### RECORDS FOR PROCESSING
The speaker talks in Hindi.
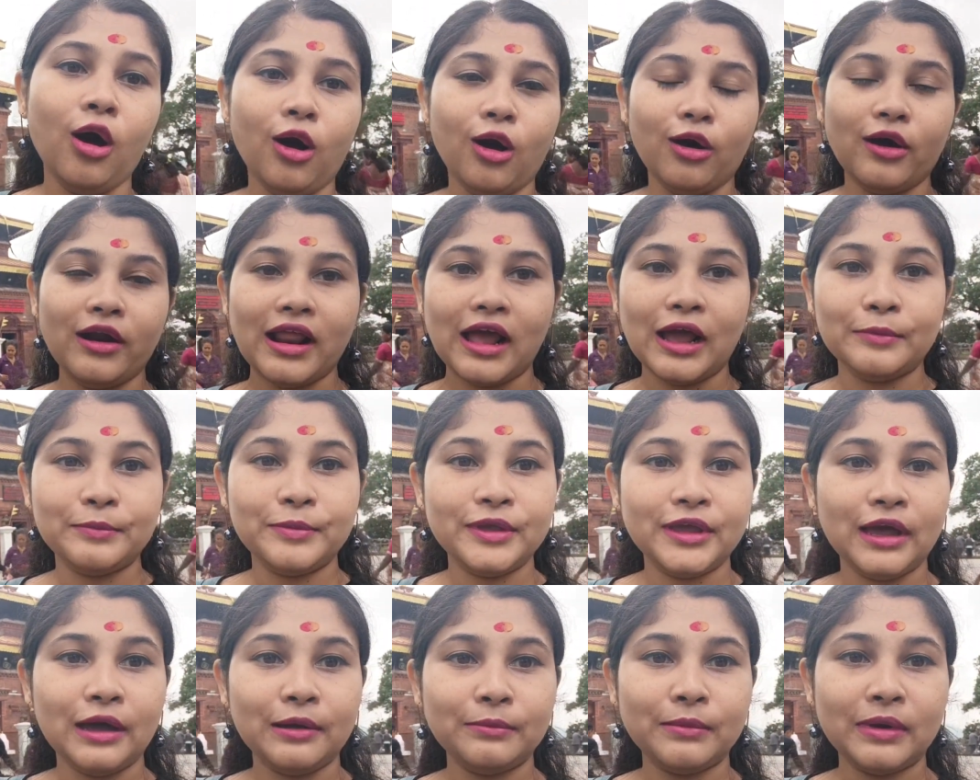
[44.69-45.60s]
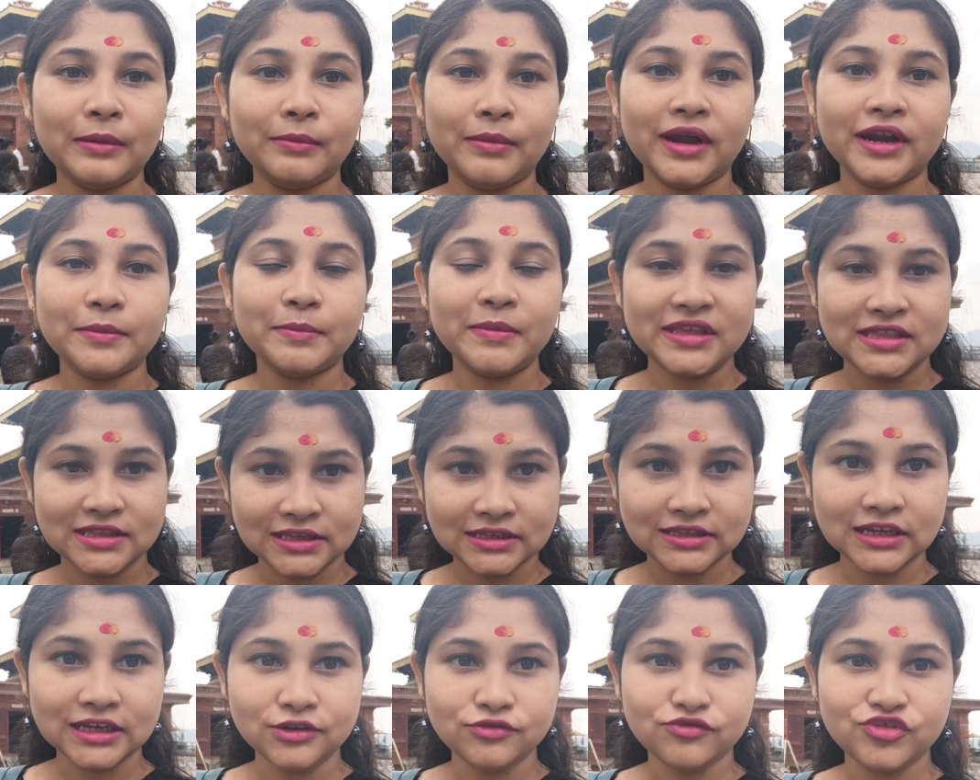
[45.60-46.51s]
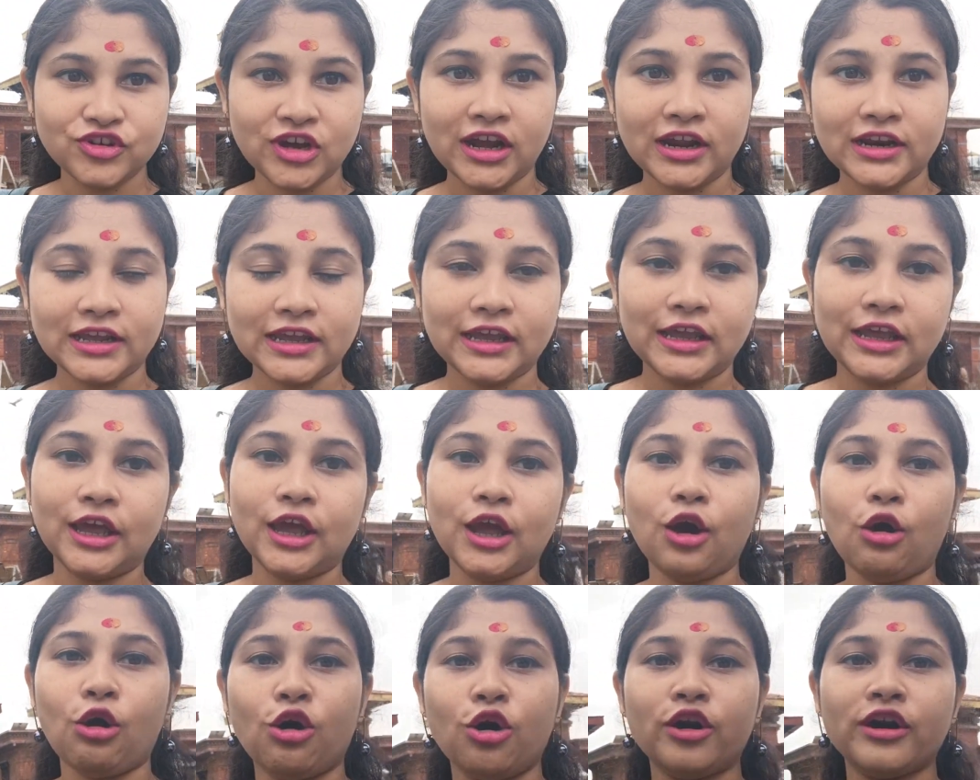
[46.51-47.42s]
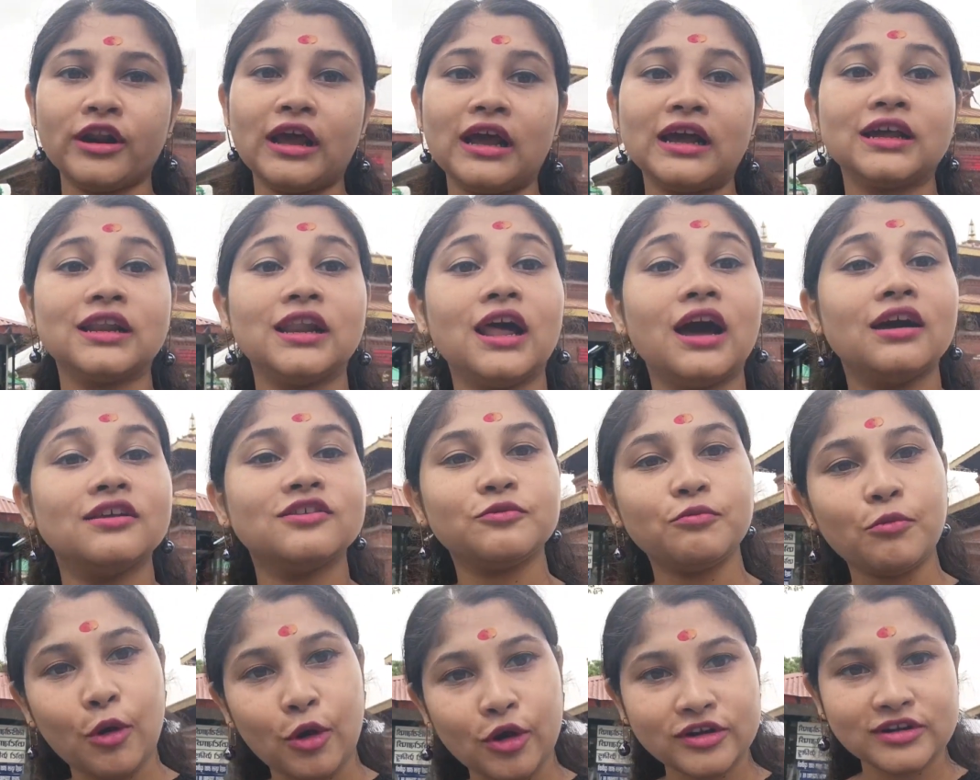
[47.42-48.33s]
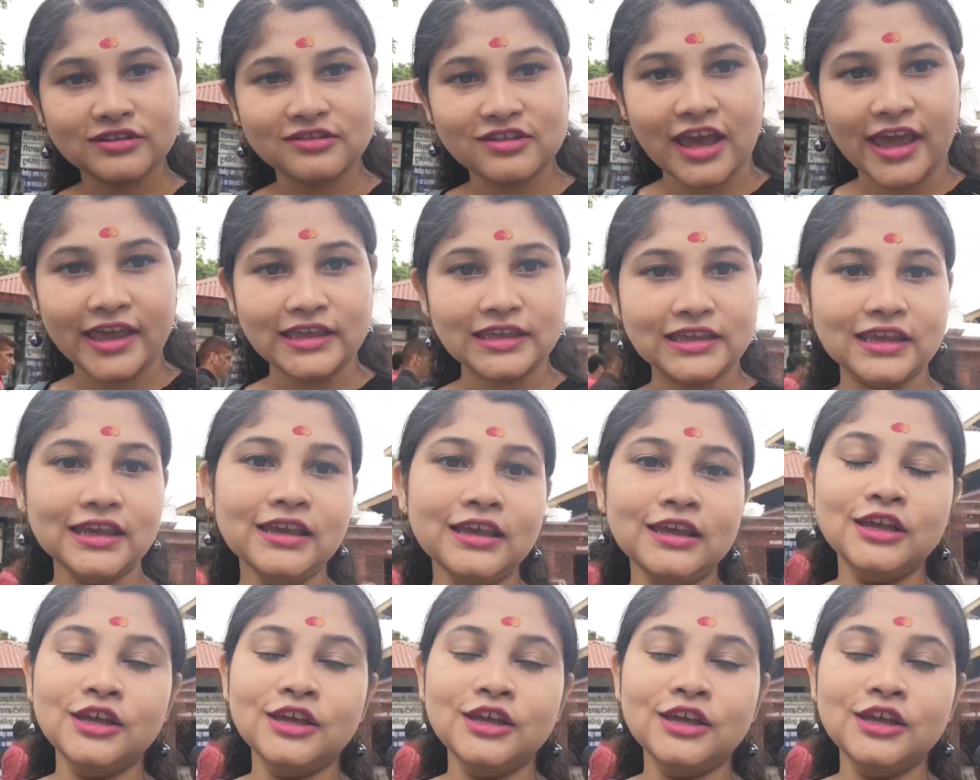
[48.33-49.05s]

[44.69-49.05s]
और अभी हम हमारे बस की तरफ जा रहे हैं और अगला स्पॉट जाएंगे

### EXERCISE AIM
Write out every record exactly. Leave the pictures out.

### YOUR SOLUTION
The speaker talks in Hindi.
[44.69-45.60s]
[45.60-46.51s]
[46.51-47.42s]
[47.42-48.33s]
[48.33-49.05s]

[44.69-49.05s]
और अभी हम हमारे बस की तरफ जा रहे हैं और अगला स्पॉट जाएंगे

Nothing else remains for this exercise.